SL: Thank you — I take your comment re. ‘connection to the ancient’ world as a real compliment. Ceramics has such a deep lineage, going back to the very beginnings of making/creation. I spend a lot of time looking at ancient and early ceramic forms, not to replicate a specific form, origin or place, rather to understand how clay has been used across time.

Local clay has always been a focus for me. Clay carries an incredible amount of history including DNA — it embodies traces of time and land — and working with it reminds me that I have a brief moment to connect with it. I have a great sense of respect for the material central to my practice.

Here in Victoria, I’ve found beautiful variations of terracotta. I have a small reserve from the Chewton Bushlands and recently discovered clay within the property where my studio is located. It appears unremarkable at first, and very unusual elastic like properties, but after testing it has some qualities worthy of exploring. For Gemini, I’m working with a mix of recycled clay bodies, pushing both the material and myself to support the scale and precision of the forms.

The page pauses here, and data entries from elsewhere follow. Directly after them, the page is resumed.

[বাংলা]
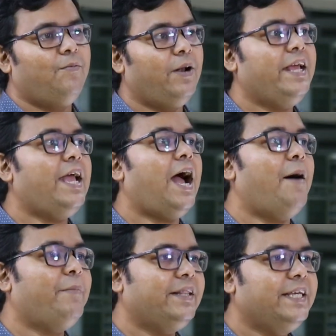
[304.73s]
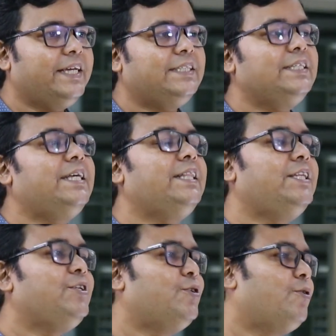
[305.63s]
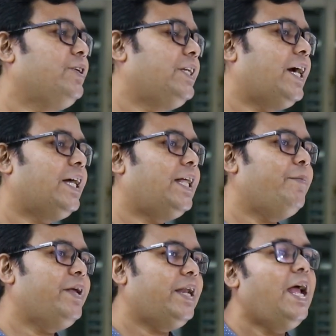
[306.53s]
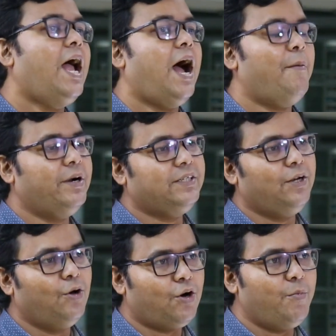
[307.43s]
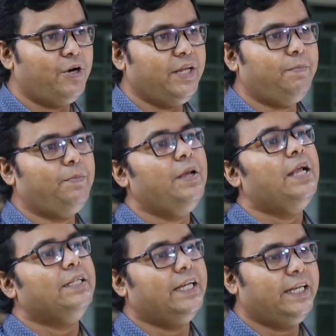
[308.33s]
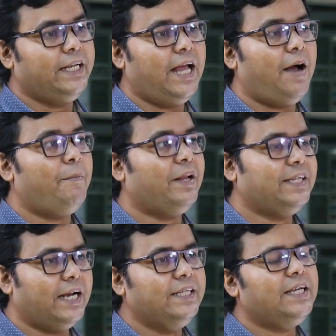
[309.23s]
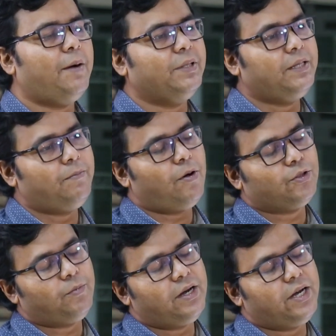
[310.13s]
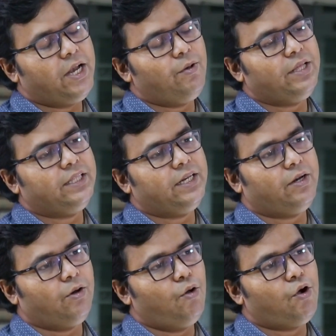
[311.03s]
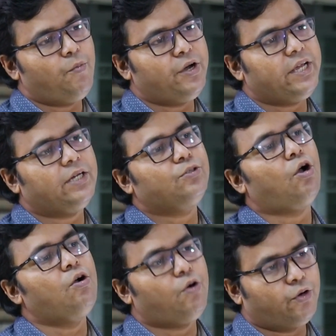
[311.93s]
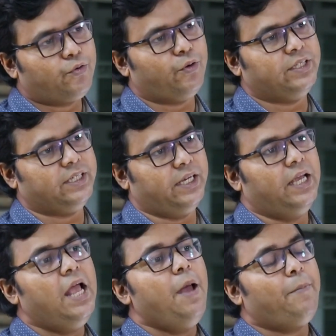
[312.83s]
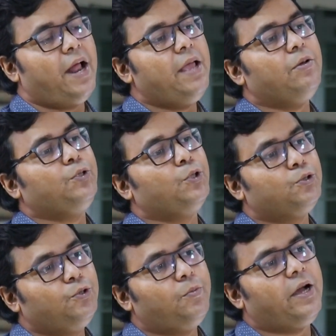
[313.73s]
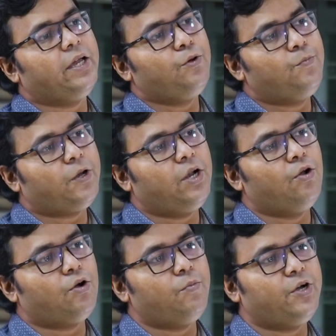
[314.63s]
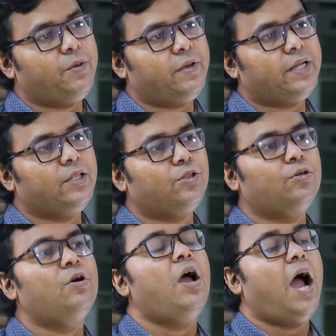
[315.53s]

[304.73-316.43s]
ফলে আমরা দেখেছি যে এই তিনশো কোটি টাকা দামের আমার যে লোকোমোটিভ যেটি কিনা আমরা জানি যে আমাদের বর্তমান রেলওয়েতে লোকোমোটিভের সংকট রয়েছে প্রায় সত্তর ভাগের উপরে লোকোমোটিভের কিন্তু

TP: Dion, I want some of these shelves. Did you design these specifically for Szilvassy or had you been developing them prior? Bit of both?

Dion Hall: Thanks, Traianos — the various pieces were designed specifically for Szilvassy and there are additional elements within this line currently being developed to add adaptions within the space. We have agreed to make some of the pieces within small production numbers available for purchase which are now available to order.